La Nature a gagné, elle nous envahit, on ne peut plus faire sans. Les yaourts n'ont qu'à bien se tenir, ils sont dépassés, tout est "nature" désormais. "Nature", sinon rien. Tant mieux, d'une certaine façon, il suffit de vivre dans les pots d'échappement de Barcelone pour comprendre cette envie de bol d'air. Sauf qu'il y a des limites…

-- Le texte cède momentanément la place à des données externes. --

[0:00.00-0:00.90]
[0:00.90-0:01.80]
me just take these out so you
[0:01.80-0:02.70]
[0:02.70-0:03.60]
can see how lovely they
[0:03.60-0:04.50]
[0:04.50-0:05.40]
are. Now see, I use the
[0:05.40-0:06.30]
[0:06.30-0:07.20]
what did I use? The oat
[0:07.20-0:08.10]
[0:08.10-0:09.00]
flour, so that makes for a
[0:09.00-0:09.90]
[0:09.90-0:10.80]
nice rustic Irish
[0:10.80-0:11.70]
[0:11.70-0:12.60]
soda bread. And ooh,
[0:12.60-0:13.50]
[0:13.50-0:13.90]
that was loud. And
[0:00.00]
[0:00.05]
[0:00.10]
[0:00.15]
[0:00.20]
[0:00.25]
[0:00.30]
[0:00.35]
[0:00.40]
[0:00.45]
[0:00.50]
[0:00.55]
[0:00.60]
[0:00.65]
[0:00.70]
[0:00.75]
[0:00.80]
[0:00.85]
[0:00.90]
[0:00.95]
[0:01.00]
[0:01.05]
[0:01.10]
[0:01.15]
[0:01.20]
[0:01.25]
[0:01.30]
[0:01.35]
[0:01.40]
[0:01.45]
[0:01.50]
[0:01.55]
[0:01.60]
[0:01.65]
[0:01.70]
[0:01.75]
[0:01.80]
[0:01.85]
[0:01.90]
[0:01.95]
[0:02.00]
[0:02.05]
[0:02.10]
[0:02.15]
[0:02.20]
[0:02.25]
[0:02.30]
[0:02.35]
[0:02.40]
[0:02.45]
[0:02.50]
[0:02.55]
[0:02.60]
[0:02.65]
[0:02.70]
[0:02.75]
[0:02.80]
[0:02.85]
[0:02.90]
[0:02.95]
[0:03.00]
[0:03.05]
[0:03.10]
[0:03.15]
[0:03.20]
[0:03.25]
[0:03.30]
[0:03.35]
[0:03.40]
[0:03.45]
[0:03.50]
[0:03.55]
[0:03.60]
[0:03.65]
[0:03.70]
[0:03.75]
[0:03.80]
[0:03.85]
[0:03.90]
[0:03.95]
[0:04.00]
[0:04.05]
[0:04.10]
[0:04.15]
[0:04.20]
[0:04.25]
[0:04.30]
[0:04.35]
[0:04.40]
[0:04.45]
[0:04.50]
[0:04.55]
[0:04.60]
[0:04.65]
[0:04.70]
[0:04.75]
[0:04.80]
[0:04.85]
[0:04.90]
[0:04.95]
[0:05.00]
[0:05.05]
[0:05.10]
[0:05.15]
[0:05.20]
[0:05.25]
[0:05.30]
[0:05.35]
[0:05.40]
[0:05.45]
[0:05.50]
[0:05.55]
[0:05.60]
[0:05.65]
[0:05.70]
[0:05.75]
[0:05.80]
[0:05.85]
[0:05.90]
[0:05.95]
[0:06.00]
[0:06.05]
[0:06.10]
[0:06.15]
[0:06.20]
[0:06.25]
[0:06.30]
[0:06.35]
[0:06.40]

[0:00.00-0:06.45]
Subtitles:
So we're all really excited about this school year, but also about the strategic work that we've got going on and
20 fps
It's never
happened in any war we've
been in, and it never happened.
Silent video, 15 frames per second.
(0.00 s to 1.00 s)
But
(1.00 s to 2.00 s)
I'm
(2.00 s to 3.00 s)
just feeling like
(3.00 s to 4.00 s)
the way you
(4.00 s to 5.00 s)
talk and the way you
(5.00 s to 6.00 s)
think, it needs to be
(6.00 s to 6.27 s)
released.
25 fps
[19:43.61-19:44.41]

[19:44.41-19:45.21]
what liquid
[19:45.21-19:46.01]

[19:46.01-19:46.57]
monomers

Une de ces limites, à mon humble avis, c'est d'arrêter de prendre les enfants du bon Dieu pour des canards sauvages. C'est exactement ce que je me suis dit il y a quelques jours en lisant le billet de Jean-Marcel Bouguereau dans Obsession, le magazine online, lifestyle, du Nouvel Obs. L'ancien rédacteur-en-chef de Libé haute époque est aussi, on le sait moins, un fervent défenseur de la "gastronomie moléculaire", ce qui j'en conviens ne nous rapproche pas. Dans cet article intitulé Tendance nature, la cuisine en concentration, Jean-Marcel Bouguereau nous explique la nouvelle mode chez ses cuistots favoris qui consiste "à récréer la nature dans l’assiette". Le fin du fin étant aujourd'hui la concentration, au sujet de laquelle il nous explique que si "dans la cuisine classique la concentration des saveurs
s’obtient par celle des sucs de viande, la cuisine devenant plus
naturelle (sic), on peut voir de plus en plus de chefs travailler les produits
pour potentialiser au maximum leurs saveurs, l’exemple le plus extrême
étant celui de Ferran Adrià avec son concentré d’huîtres extrêmement
puissant en goût, mais pas plus gros qu’un cachou Lajaunie." Il faut reconnaître que le petit chimiste de Rosas en parangon de l'écologie culinaire, lui qui a fait entrer les usines dans les cuisines étoilées, ça ne manque pas de sel! Au passage, Bouguereau nous gratifie d'une recette naturelle de David Toutain, cuistot d'Agapé Substance à Paris: une poire déshydratée qui, affirme-t-il, s'inspire du passerillage cher à certains vignerons sauf que pour le coup interviennent des procédés physiques et chimiques naturels, dont un trempage de deux heures dans "une solution de calcium" qui, recherches faites, doit être de l'E509, autrement dit du chlorure de calcium*. La Nature, quoi…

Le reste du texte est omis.